======== GIVEN DATA
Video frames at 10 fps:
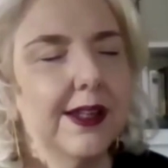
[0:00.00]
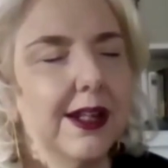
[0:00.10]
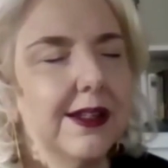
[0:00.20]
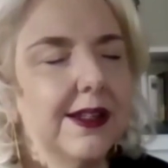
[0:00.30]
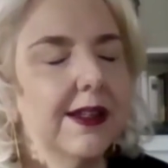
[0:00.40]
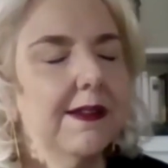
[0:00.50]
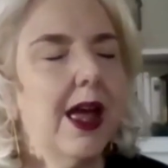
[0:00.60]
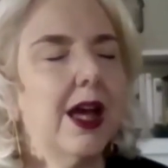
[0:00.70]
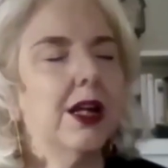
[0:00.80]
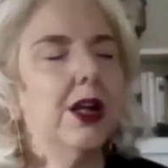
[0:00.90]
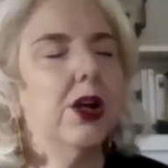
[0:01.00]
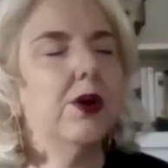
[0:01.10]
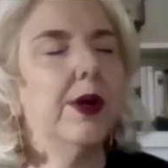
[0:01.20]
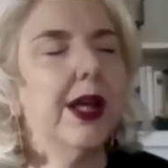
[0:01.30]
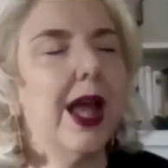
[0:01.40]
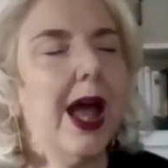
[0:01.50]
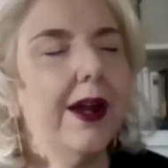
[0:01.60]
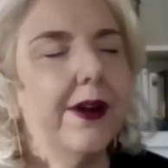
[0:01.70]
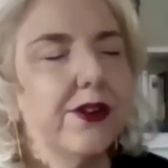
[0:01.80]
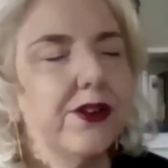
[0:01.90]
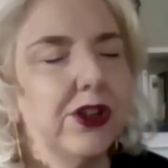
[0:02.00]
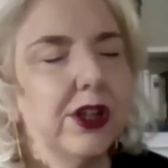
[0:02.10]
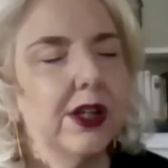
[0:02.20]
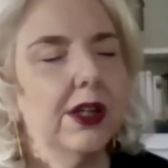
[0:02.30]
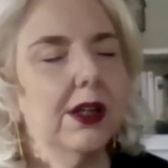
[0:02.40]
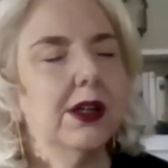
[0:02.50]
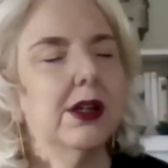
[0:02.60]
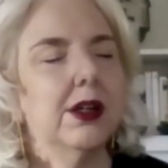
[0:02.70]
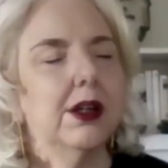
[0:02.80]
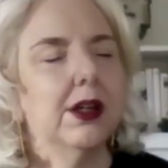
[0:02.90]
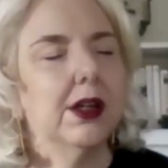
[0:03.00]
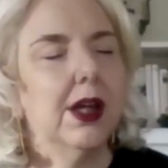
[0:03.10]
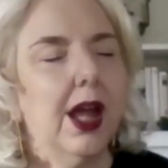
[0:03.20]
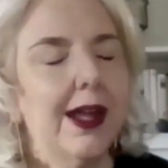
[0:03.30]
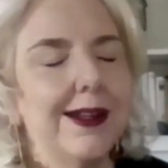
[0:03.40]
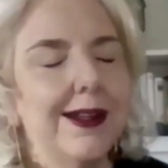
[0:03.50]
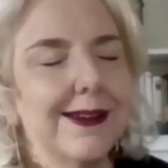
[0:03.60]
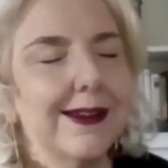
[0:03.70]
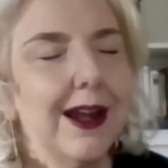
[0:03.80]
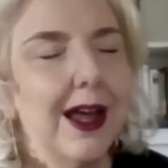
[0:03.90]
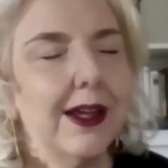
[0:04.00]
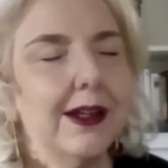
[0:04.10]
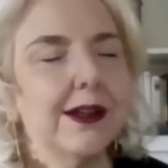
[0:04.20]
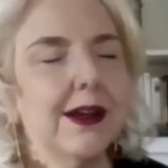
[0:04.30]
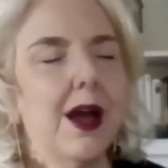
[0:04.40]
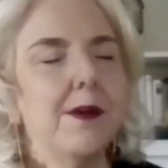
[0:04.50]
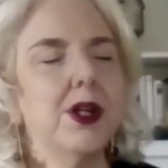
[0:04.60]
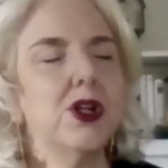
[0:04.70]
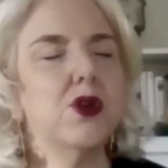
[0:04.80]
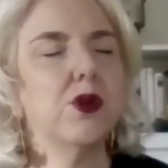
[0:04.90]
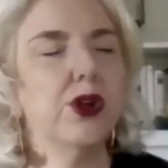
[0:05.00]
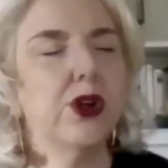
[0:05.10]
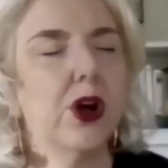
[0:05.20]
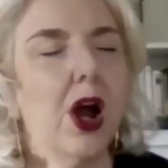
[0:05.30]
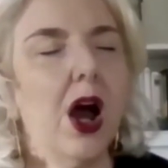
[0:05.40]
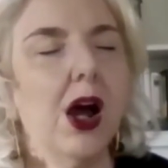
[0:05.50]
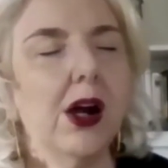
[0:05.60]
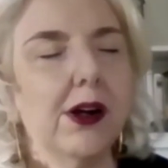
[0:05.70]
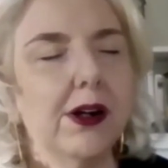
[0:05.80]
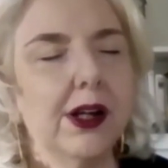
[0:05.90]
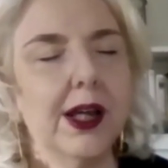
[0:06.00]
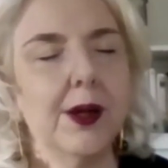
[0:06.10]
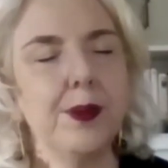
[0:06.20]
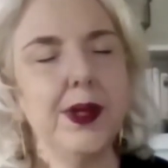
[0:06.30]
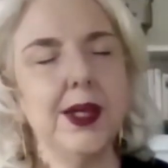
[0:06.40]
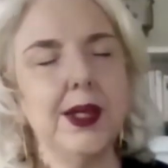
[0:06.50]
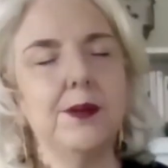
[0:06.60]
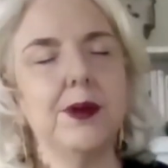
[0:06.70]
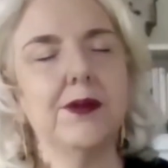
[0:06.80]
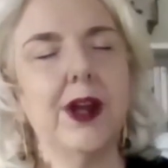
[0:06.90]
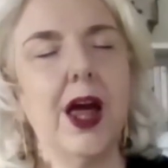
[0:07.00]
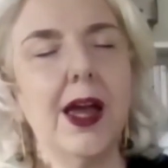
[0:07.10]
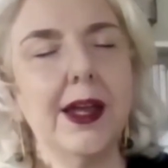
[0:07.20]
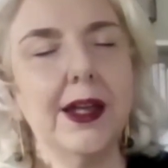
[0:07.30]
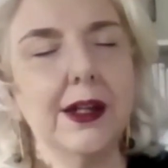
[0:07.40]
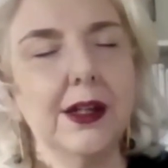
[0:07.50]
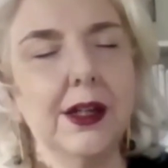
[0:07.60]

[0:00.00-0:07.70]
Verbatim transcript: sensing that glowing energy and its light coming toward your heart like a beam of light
================
======== GIVEN DATA
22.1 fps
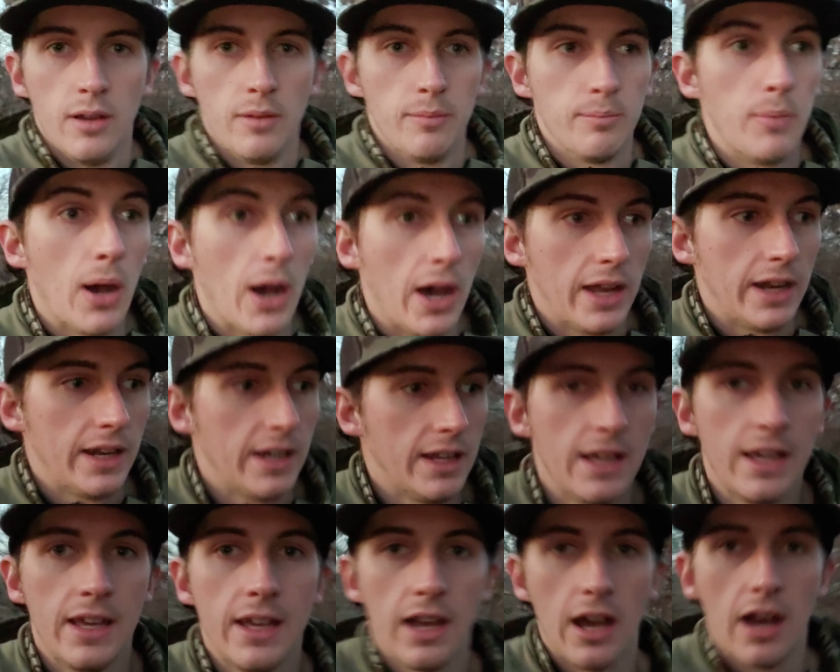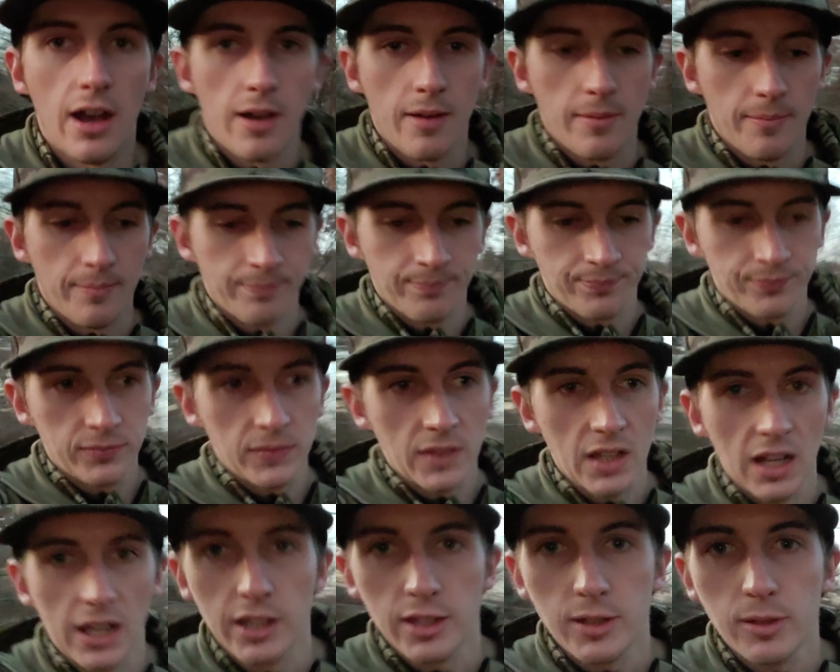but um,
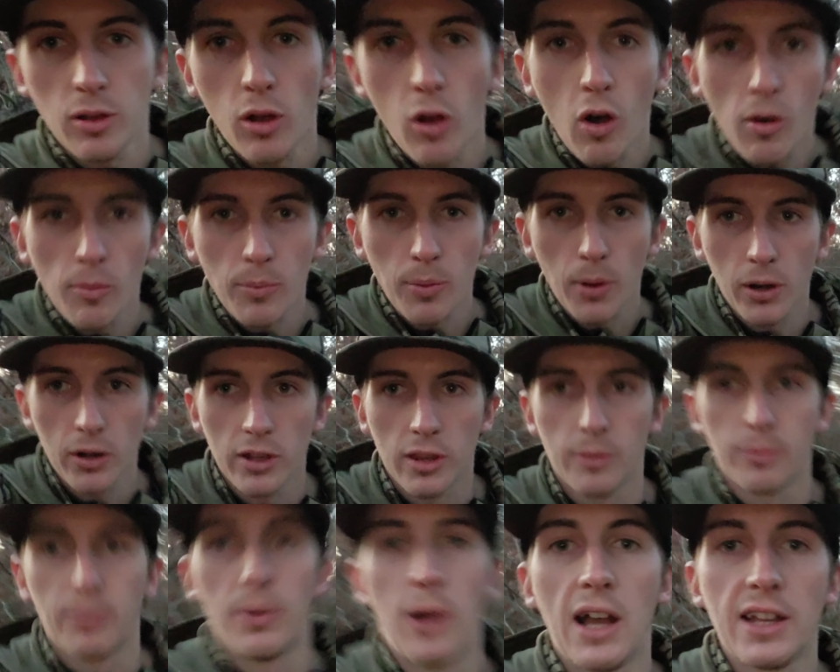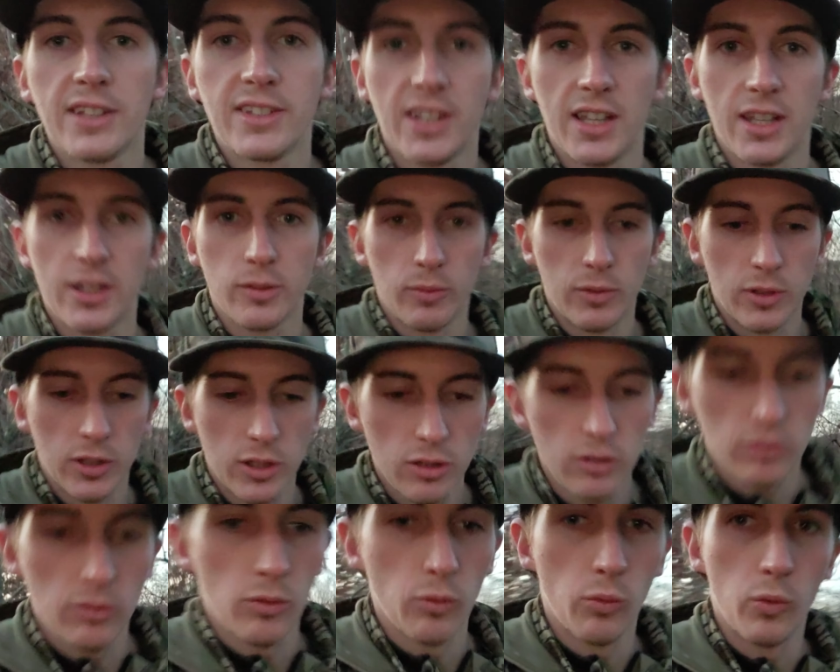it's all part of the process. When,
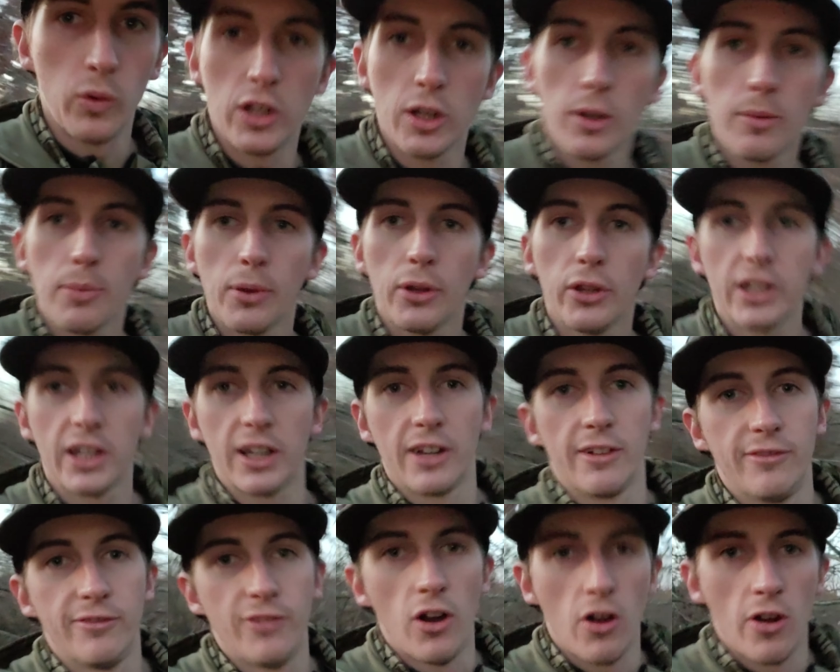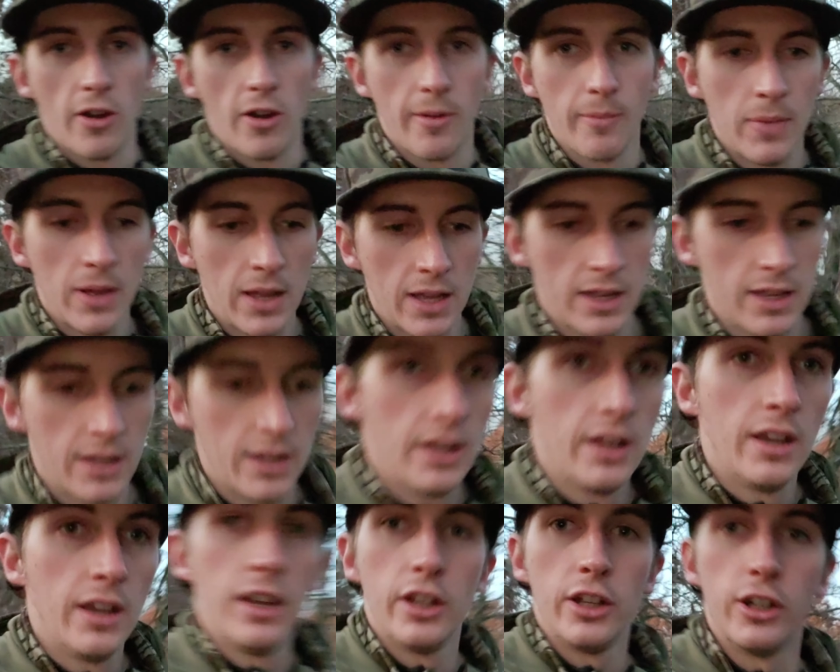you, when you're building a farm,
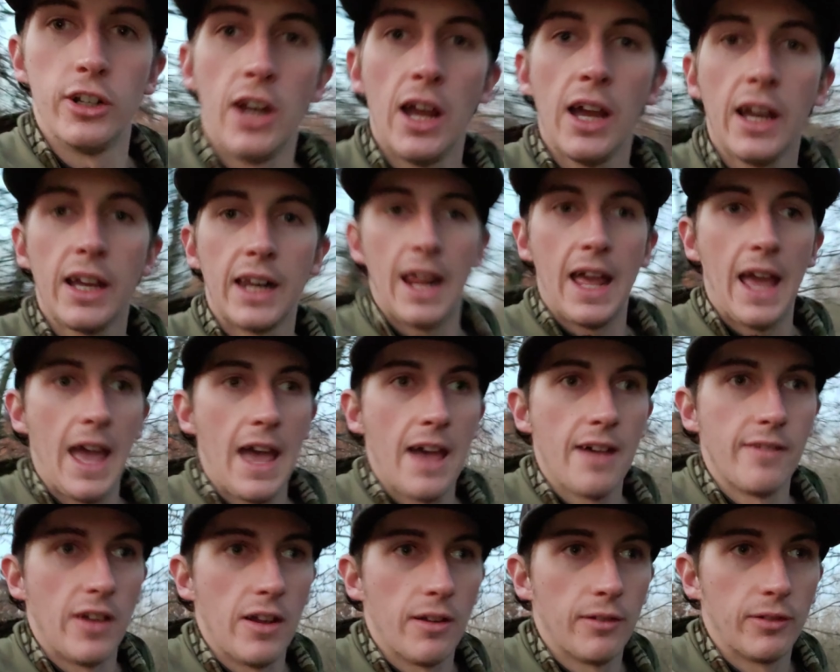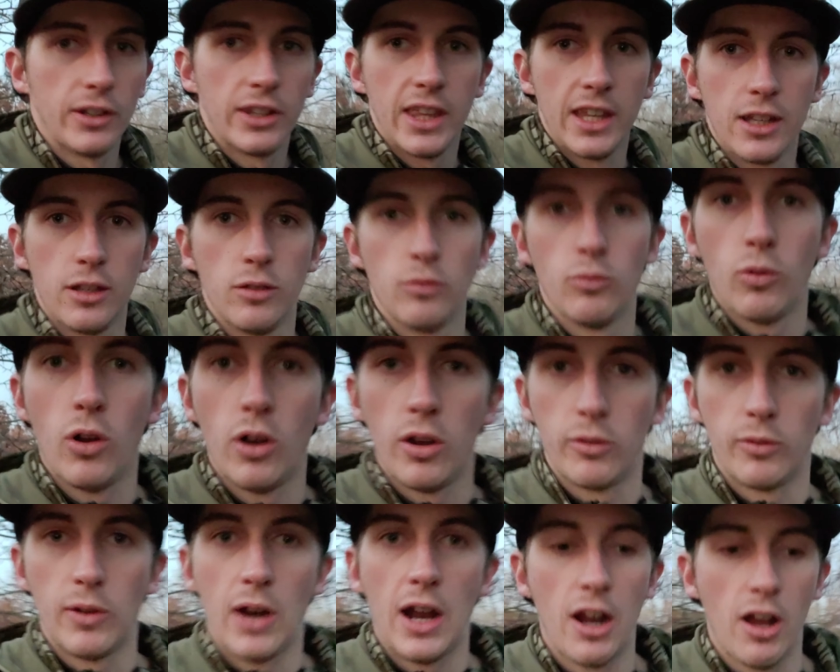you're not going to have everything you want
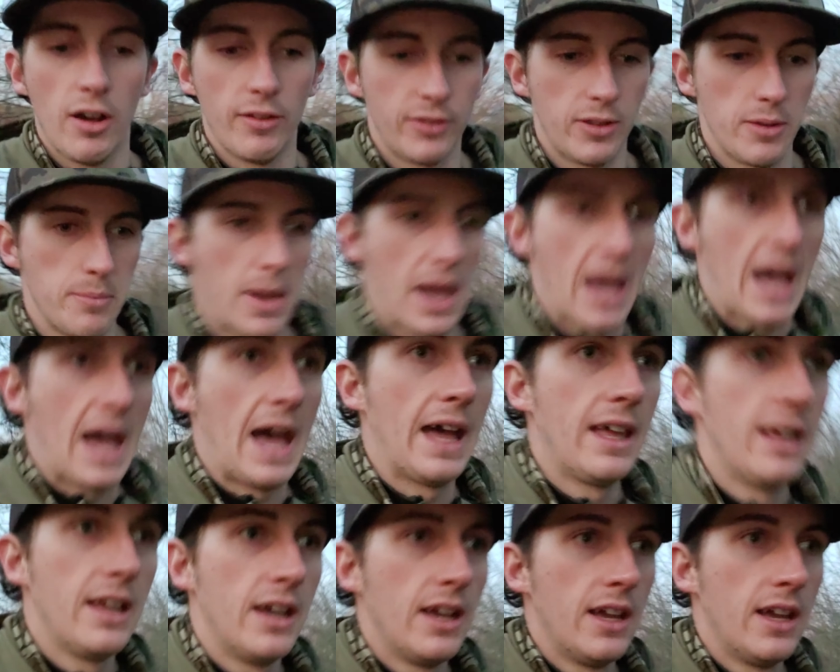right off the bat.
================
Would you please reproduce the entries above, starting at the line with "Video frames at" and stopping after the line with "Verbatim transcript: sensing"? Omit any pictures.

OUTPUT OF THE EXERCISE>
Video frames at 10 fps:
[0:00.00]
[0:00.10]
[0:00.20]
[0:00.30]
[0:00.40]
[0:00.50]
[0:00.60]
[0:00.70]
[0:00.80]
[0:00.90]
[0:01.00]
[0:01.10]
[0:01.20]
[0:01.30]
[0:01.40]
[0:01.50]
[0:01.60]
[0:01.70]
[0:01.80]
[0:01.90]
[0:02.00]
[0:02.10]
[0:02.20]
[0:02.30]
[0:02.40]
[0:02.50]
[0:02.60]
[0:02.70]
[0:02.80]
[0:02.90]
[0:03.00]
[0:03.10]
[0:03.20]
[0:03.30]
[0:03.40]
[0:03.50]
[0:03.60]
[0:03.70]
[0:03.80]
[0:03.90]
[0:04.00]
[0:04.10]
[0:04.20]
[0:04.30]
[0:04.40]
[0:04.50]
[0:04.60]
[0:04.70]
[0:04.80]
[0:04.90]
[0:05.00]
[0:05.10]
[0:05.20]
[0:05.30]
[0:05.40]
[0:05.50]
[0:05.60]
[0:05.70]
[0:05.80]
[0:05.90]
[0:06.00]
[0:06.10]
[0:06.20]
[0:06.30]
[0:06.40]
[0:06.50]
[0:06.60]
[0:06.70]
[0:06.80]
[0:06.90]
[0:07.00]
[0:07.10]
[0:07.20]
[0:07.30]
[0:07.40]
[0:07.50]
[0:07.60]

[0:00.00-0:07.70]
Verbatim transcript: sensing that glowing energy and its light coming toward your heart like a beam of light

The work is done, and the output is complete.